Output all the records word for word. Drop the pictures.
** Supplied records follows **
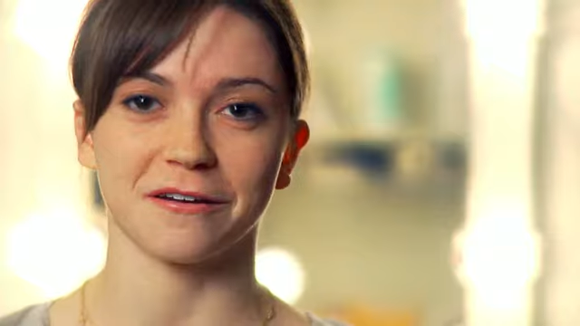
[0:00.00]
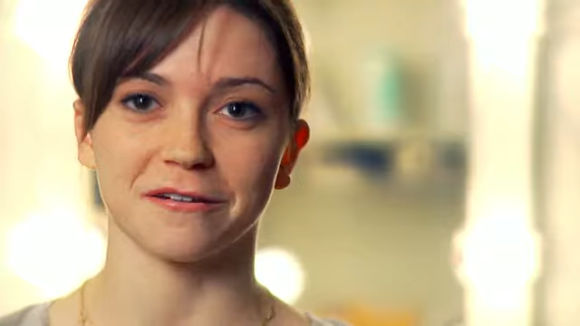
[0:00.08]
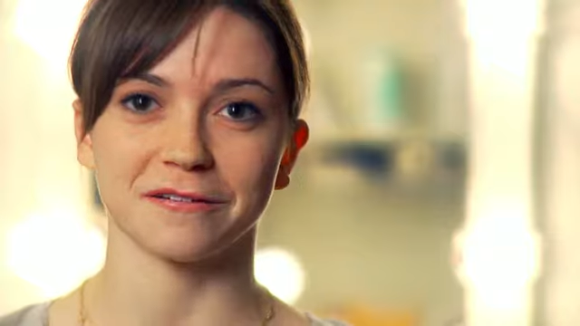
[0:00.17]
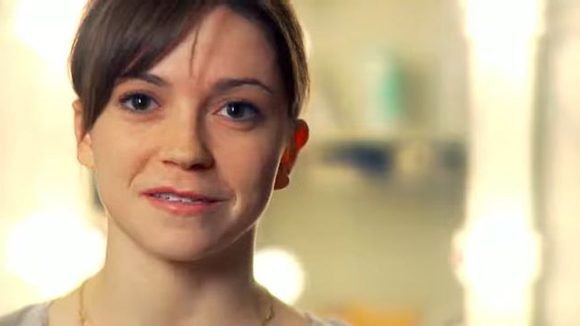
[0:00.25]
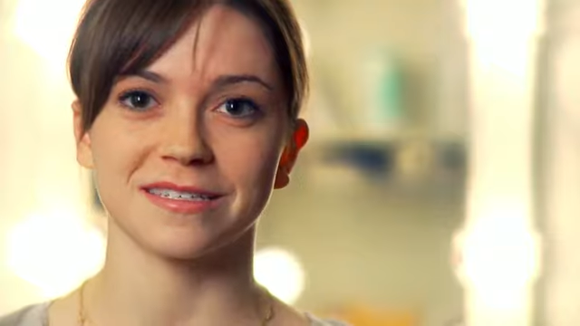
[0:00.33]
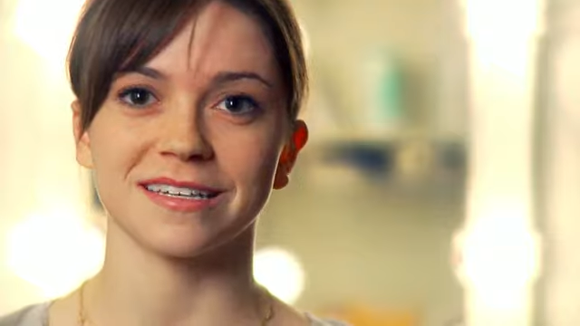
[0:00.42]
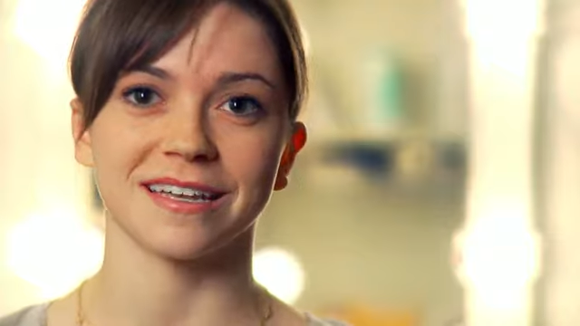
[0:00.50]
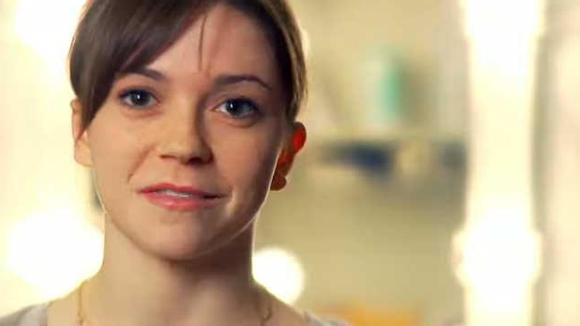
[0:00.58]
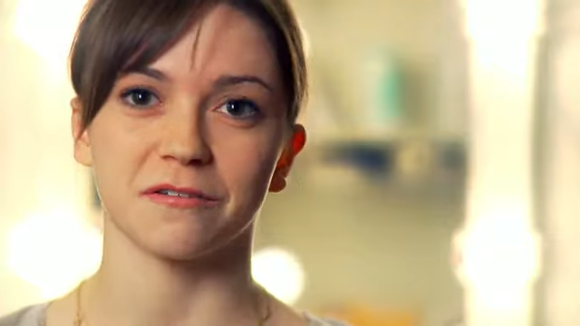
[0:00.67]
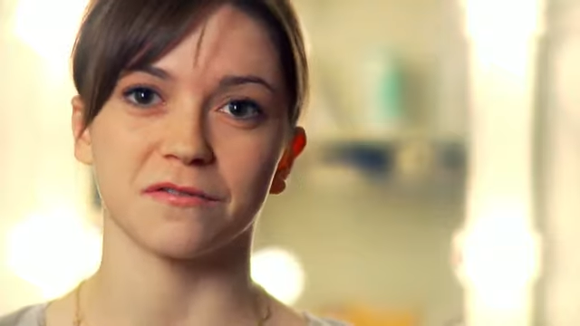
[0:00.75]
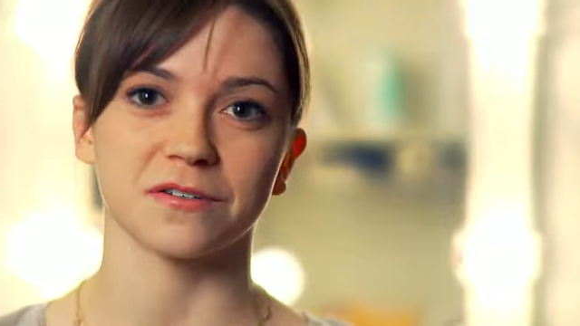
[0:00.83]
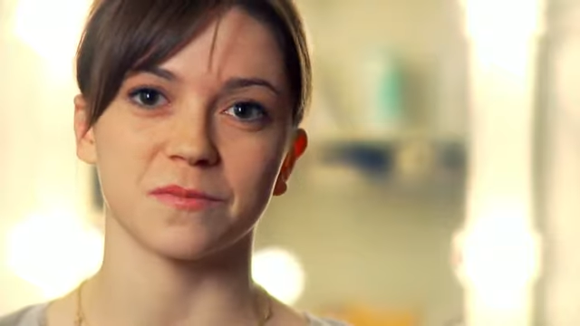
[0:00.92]
girls to get
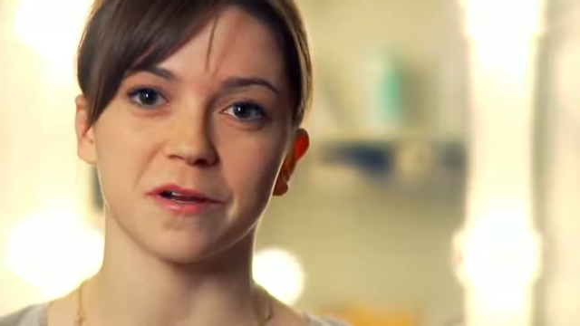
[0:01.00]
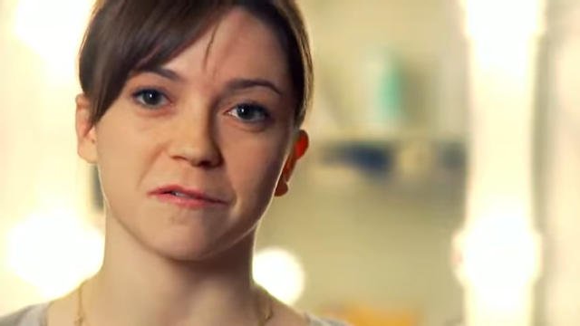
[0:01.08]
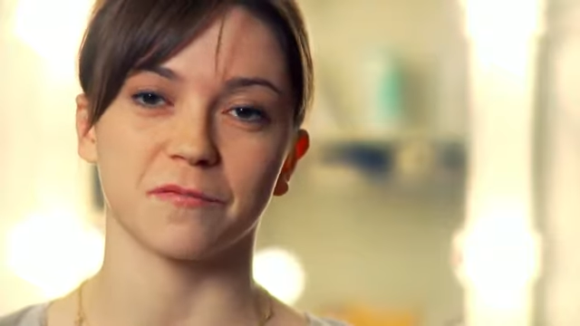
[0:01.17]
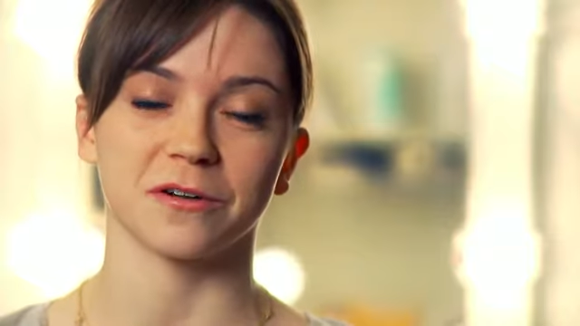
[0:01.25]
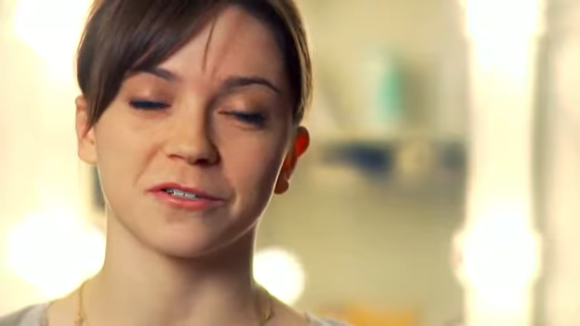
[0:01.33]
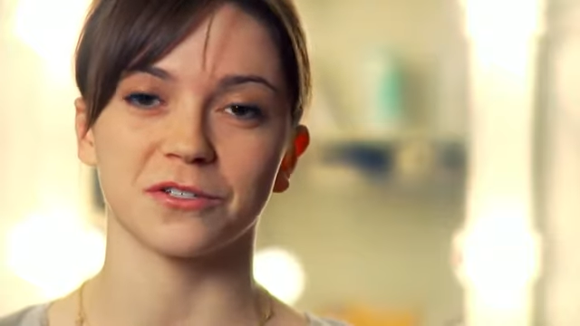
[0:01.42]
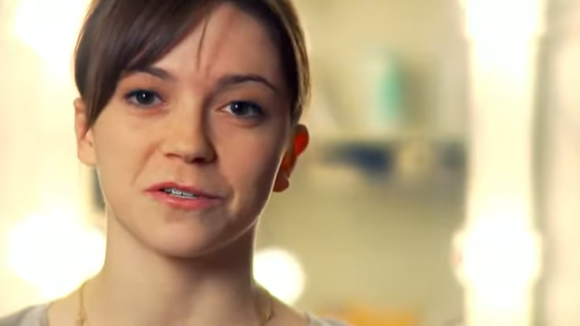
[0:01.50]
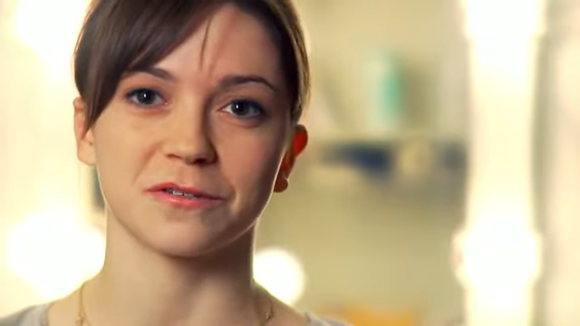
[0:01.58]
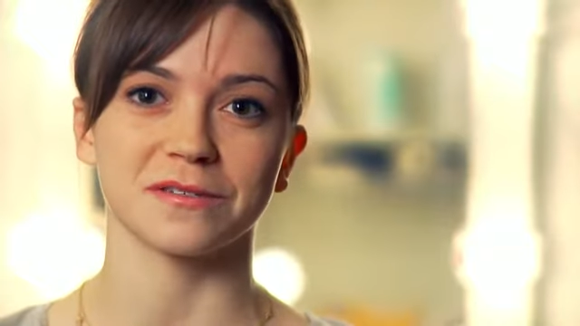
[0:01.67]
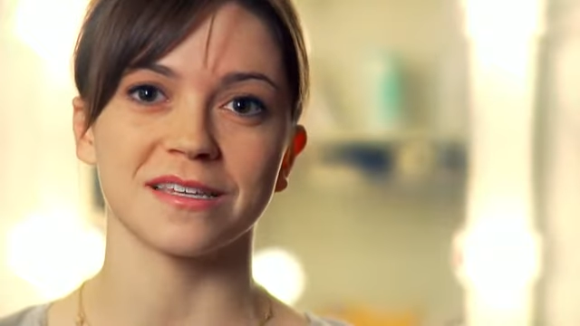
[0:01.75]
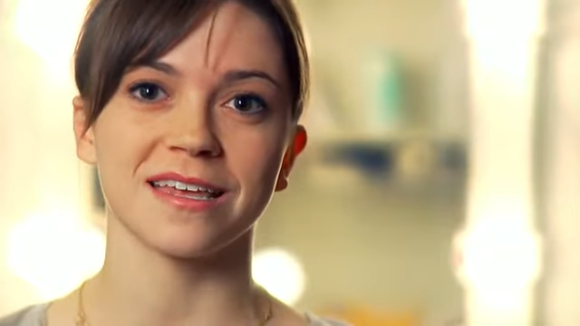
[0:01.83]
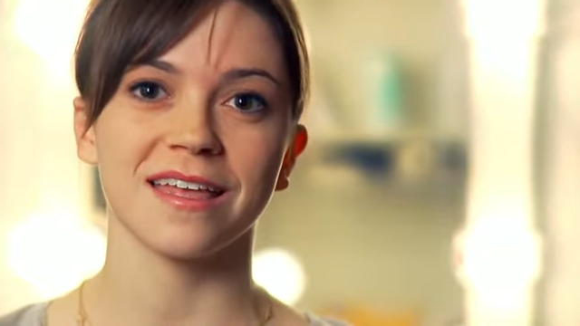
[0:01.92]
their first pair of point shoes.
** End of Supplied records **
Worked solution =>
[0:00.00]
[0:00.08]
[0:00.17]
[0:00.25]
[0:00.33]
[0:00.42]
[0:00.50]
[0:00.58]
[0:00.67]
[0:00.75]
[0:00.83]
[0:00.92]
girls to get
[0:01.00]
[0:01.08]
[0:01.17]
[0:01.25]
[0:01.33]
[0:01.42]
[0:01.50]
[0:01.58]
[0:01.67]
[0:01.75]
[0:01.83]
[0:01.92]
their first pair of point shoes.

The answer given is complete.